Extracted data entries
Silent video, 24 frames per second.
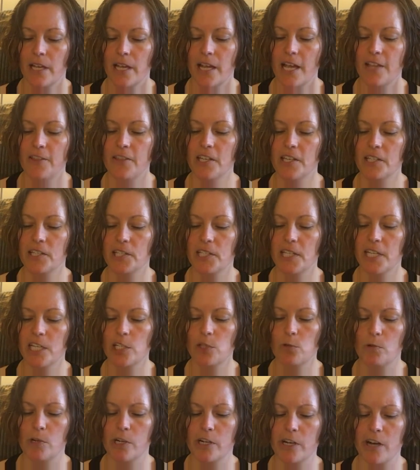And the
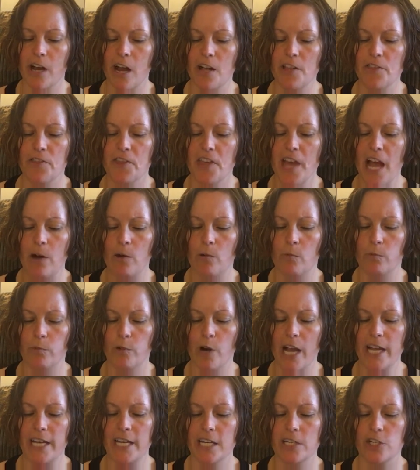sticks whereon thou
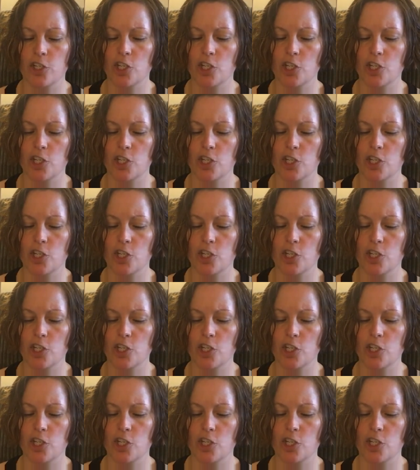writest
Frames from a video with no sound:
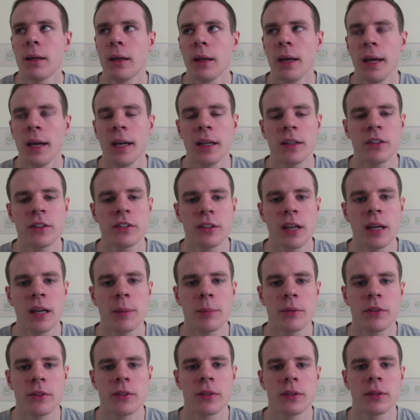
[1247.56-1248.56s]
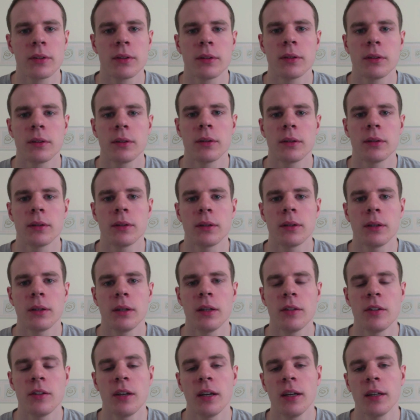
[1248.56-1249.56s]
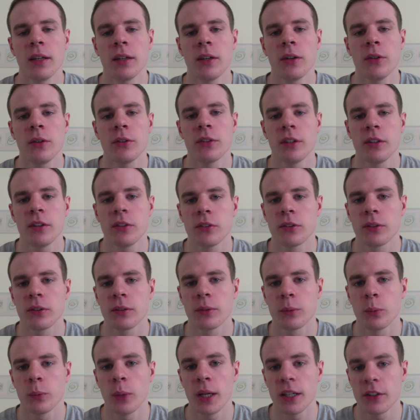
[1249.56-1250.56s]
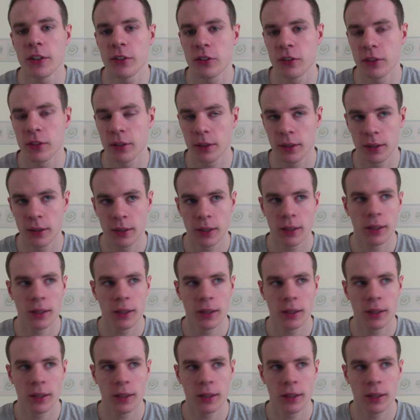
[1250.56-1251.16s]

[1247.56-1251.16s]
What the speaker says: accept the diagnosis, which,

◆ WORK TO BE COMPLETED:
What you output should match the records line for line, minus the pictures.

◆ SOLUTION:
Silent video, 24 frames per second.
And the
sticks whereon thou
writest
Frames from a video with no sound:
[1247.56-1248.56s]
[1248.56-1249.56s]
[1249.56-1250.56s]
[1250.56-1251.16s]

[1247.56-1251.16s]
What the speaker says: accept the diagnosis, which,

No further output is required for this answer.